Qual è il confine tra la responsabilità personale dei reati commessi e quella del contesto sociale in cui una persona è cresciuta, a partire dalla famiglia di origine? Quale percorso rieducativo è effettivamente possibile negli istituti penitenziari? Ha senso scontare una pena che dura per tutta la vita?

Sono questi alcuni punti di riflessione emersi dall’incontro “Comunicare dietro le sbarre” tenutosi venerdì sera presso l’aula magna della Biblioteca Malatestiana e proposto all’intero del Festival della Comunicazione insieme alla Comunità Papa Giovanni XXIII e al Cantiere 411.

Ospite della serata l’ergastolano Carmelo Musumeci, che, condannato 25 anni fa con l’accusa di appartenere ad un organizzazione malavitosa, oggi è portavoce del malessere all’interno delle carceri e della campagna per l’abolizione della pena che dura per tutta la vita.

Nato in provincia di Catania, Carmelo ha raccontato come sin da bambino sia cresciuto in un quartiere in cui i poliziotti venivano additati come gli “uomini neri”, che in casa della sua famiglia era normale vedere una pistola sul tavolo e che la nonna lo portava al mercato per compiere qualche furto.

Musumeci ha trascorso 5 anni nel duro carcere dell’Asinara. Per un anno e mezzo è stato in isolamento totale.

Nonostante i momenti di disperazione, grazie al sostegno della moglie e dei figli, si è dato da fare conseguendo la laurea in giurisprudenza, discutendo una tesi sulla vita in carcere, denunciando le vessazioni subite e rivendicando i diritti dei detenuti.

La svolta decisiva è avvenuta dopo l’incontro con Don Oreste Benzi nel 2007 nel carcere di Spoleto. In occasione di un digiuno organizzato insieme ad altri ergastolani Musumeci chiese a don Oreste di sostenere la loro causa.

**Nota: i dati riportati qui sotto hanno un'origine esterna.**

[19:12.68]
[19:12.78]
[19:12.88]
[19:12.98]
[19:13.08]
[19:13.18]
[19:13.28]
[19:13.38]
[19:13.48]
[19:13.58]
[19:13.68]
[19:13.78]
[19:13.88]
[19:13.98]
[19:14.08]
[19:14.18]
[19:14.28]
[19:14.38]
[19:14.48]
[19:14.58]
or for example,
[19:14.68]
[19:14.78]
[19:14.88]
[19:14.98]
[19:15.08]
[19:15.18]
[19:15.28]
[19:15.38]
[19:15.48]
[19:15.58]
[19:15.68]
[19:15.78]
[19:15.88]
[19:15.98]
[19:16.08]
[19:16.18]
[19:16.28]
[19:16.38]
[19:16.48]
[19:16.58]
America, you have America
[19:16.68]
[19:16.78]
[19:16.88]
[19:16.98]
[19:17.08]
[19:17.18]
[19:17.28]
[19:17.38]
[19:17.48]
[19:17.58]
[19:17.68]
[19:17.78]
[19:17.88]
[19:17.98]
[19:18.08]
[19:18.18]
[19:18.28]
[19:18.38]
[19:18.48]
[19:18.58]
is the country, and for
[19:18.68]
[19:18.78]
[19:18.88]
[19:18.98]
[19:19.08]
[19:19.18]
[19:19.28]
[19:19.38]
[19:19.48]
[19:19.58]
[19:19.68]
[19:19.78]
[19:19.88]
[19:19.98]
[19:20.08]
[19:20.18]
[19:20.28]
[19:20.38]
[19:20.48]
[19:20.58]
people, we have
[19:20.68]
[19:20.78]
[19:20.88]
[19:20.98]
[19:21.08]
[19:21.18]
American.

“Restare in cella – ha spiegato l’ergastolano – in un contesto in cui le relazioni sono ridotte al minimo se non completamente eliminate, una persona assume il ruolo di vittima piuttosto che rendersi conto dei propri errori. Solo guardando negli occhi Agnese Moro (figlia di Aldo Moro, lo statista ucciso dalle Brigate Rosse nel 1978, ndr) – ha proseguito – ho compreso la gravità di ciò che avevo fatto e mi sono sentito in colpa”.

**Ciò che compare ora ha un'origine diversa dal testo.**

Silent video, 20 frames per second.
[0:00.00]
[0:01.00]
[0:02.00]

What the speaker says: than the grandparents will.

“Per fare il bene devi conoscerlo” ha ribadito Musumeci. Oggi gli è stato concessa la semilibertà e presta servizio in una casa di accoglienza per adulti e bambini con disabilità dall’Associazione Papa Giovanni XXIII a Bevagna in Umbria. La responsabile della struttura, Nadia Bizzotto, da anni incontra ergastolani e porta il suo servizio nel carcere di Spoleto.

“In questa nuova realtà vedendo fare tanto bene ho ripensato e compreso la gravità del male che in passato ho commesso. Ora mi è data la possibilità di recuperare almeno in parte facendo del bene per la società. I miei eroi sono queste mamme che in comunità si prendono cura di figli di cui nessuno si è voluto occupare”.

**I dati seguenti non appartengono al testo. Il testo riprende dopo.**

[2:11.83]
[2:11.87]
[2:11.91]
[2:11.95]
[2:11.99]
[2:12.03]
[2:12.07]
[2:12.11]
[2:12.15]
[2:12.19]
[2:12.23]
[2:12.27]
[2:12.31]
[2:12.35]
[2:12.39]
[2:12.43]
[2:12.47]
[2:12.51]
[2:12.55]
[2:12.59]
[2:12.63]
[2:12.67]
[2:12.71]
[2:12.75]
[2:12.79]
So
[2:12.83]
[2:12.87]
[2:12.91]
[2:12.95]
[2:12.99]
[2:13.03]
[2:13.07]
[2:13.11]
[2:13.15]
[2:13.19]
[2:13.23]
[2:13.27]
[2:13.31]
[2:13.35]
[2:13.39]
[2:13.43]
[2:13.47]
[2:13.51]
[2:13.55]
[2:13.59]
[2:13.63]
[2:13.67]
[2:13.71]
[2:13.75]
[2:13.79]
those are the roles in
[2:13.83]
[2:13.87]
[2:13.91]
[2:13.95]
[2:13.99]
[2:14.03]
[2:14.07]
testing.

“Oggi sono qui tra voi – ha concluso Musumeci – per portare la voce di tanti altri carcerati e per dire che una pena che non finisce mai non ha senso nè per chi la deve scontare nè per la società civile che si trova a sopportarne i costi”.

Carmelo Musumeci ha conseguito una seconda laurea in filosofia, è autore di alcuni libri autobiografici tra i quali il recente “Angelo senza Dio”.

“Solo ora che sono felice – ha concluso Carmelo – mi rendo conto di quanto ho sofferto nella mia vita. Non c’è giorno nel quale non pensi alle vittime e ai loro familiari”.